Okay, first of all, there are still racist people, racism is bad, this country has a shameful history, blah blah blah.

For a few years now, I've been saying that, for me, racial progress in this country can be measured by the fact that although my fellow Generation Xers may hold onto some preconceptions and stereotypes about race (which I think is unfortunate even if I think it may be unavoidable), those preconceptions and stereotypes are almost immediately dismissed by 99% of us upon actually meeting someone of a different race (provided they don't fulfill those preconceptions and stereotypes, obviously).

To me that's progress; I mean, if you treat people of a different race exactly as you treat people of your own race, your stereotypes and preconceptions don't really matter anymore. So who cares about them?

Well, Tyrone Forman, an associate professor of African-American studies and sociology at the University of Illinois-Chicago, for one. In a USA Today article about how young Americans don't tend to care so much about race these days, this paragraph appears:

Even though young people report having friends of other races, Forman says, those friendships don't necessarily lead to a reduction in negative attitudes toward a racial group, because people view their own friends as an exception to whatever stereotype may exist.


Here's your 21st century leftism for you, in all its thought-policing glory. It doesn't matter if you have friends of different races and threat them the same as you treat friends of your own race. What really matters is what you think about other races, your actions notwithstanding. Believing the right thing seems to be held in a higher regard than doing the right thing.
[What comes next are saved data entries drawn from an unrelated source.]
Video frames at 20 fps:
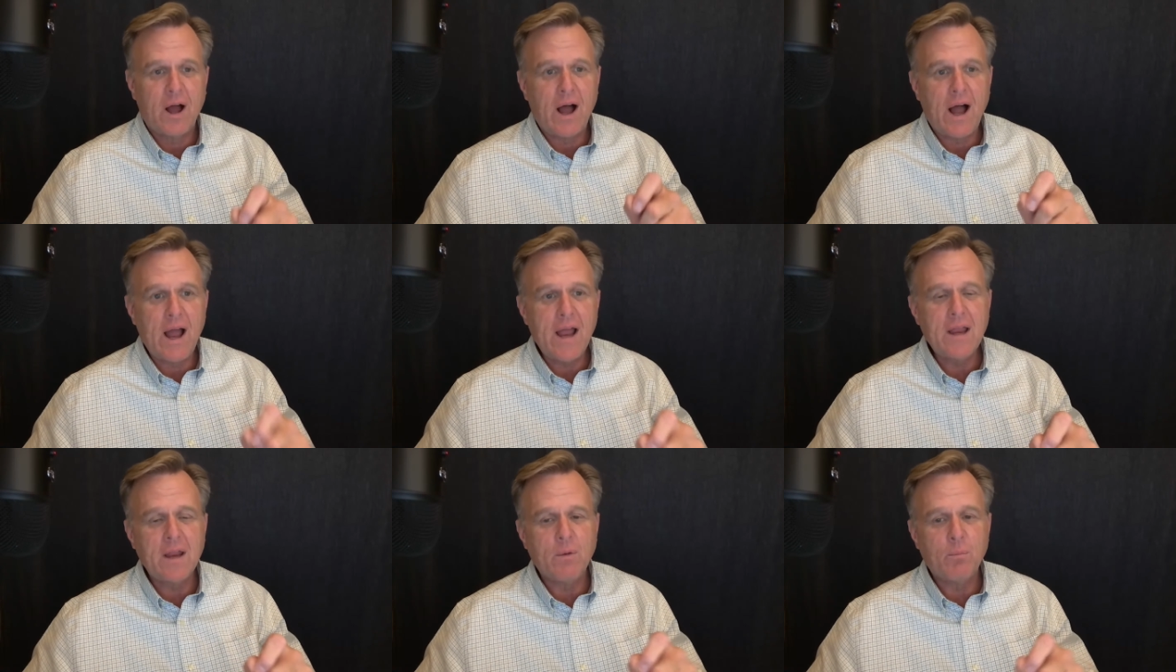
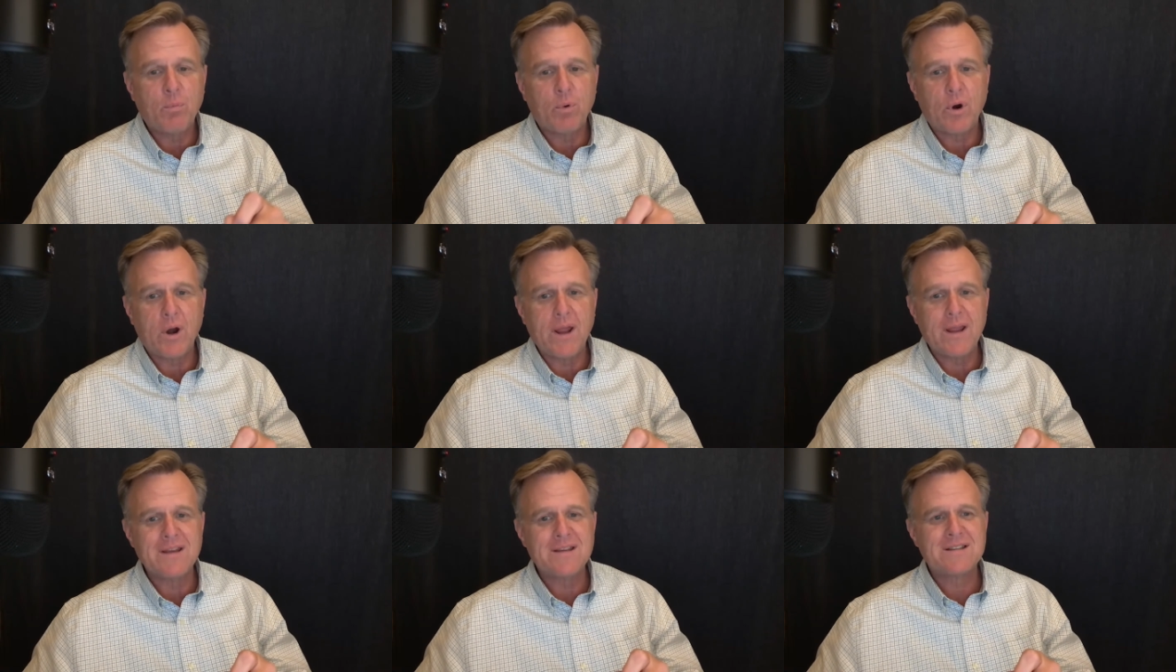I
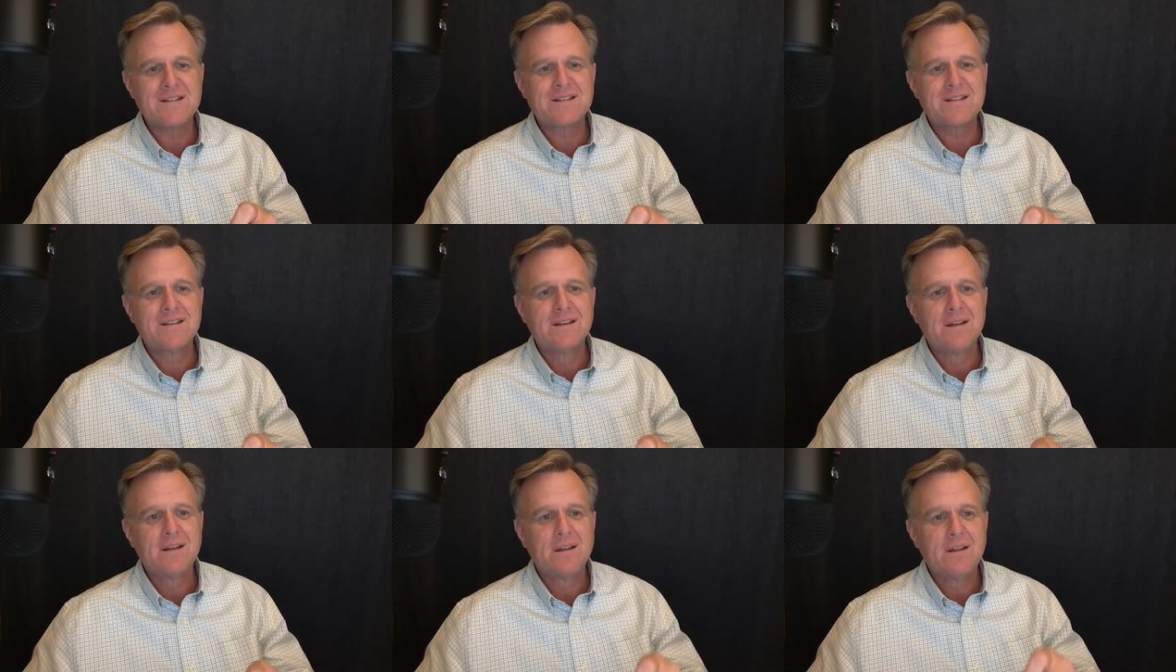
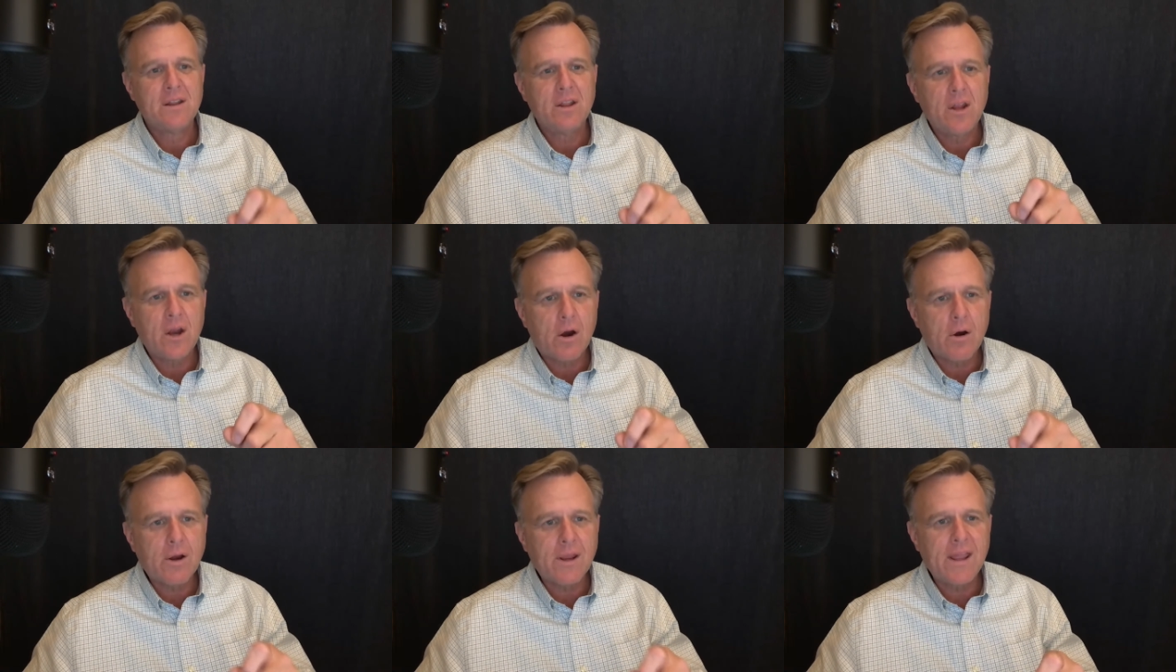embrace
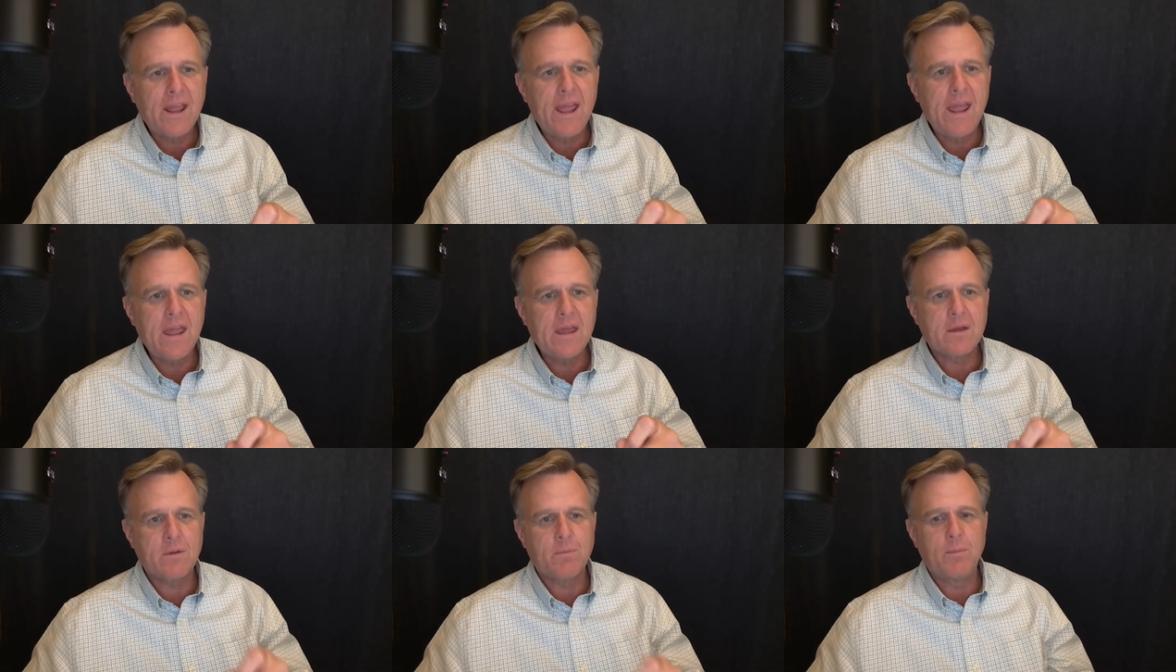the
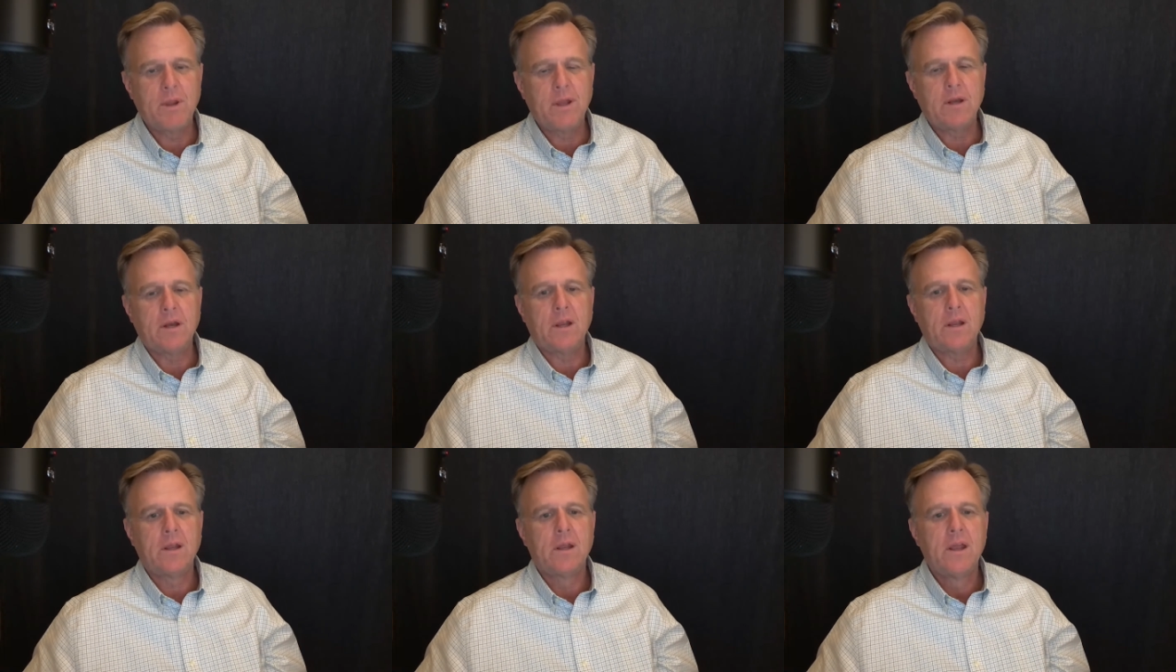archaic
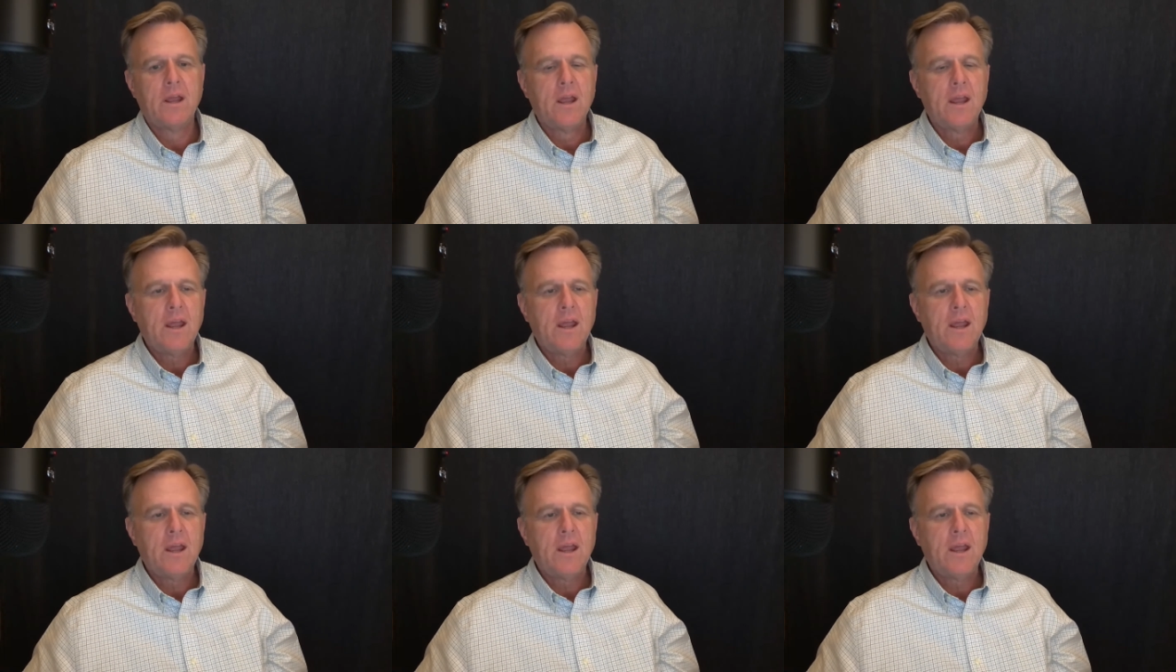meaning.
Personally, I'd rather have a boss who claims to hate white people but treats me fabulously than one who claims to love white people but treats me like crap.

Once you've reached the point that your preconceptions and stereotypes have absolutely no effect on how you relate to people of a different race, those preconceptions and stereotypes become like a miniscule, benign growth on your colon that causes you no pain or discomfort whatsoever until you die peacefully in your sleep at the age of 106. Professor Tyrone Forman, however, isn't content to let that growth alone; he wants to perform invasive, relatively dangerous surgery on you, because, well, other growths in other colons have turned ugly.

A man once dreamt of a nation in which his children would be judged not by the color of their skin, but by the content of their character. Again:

[P]eople view their own friends as an exception to whatever stereotype may exist.


That seems to me to be the dictionary definition of judging a person not by the color of their skin but by the content of their character. Preconceptions and stereotypes might be an unfortunate fact of life, but, by and large, it looks as though we have overcome.

Comments:
Believing the right thing seems to be held in a higher regard than doing the right thing.

Well, yeah. That's what we loved so much about Clinton. Remember how hard he worked for women, while treating his wife like shit? As your representative 21st century leftie, I can say we eat that stuff up.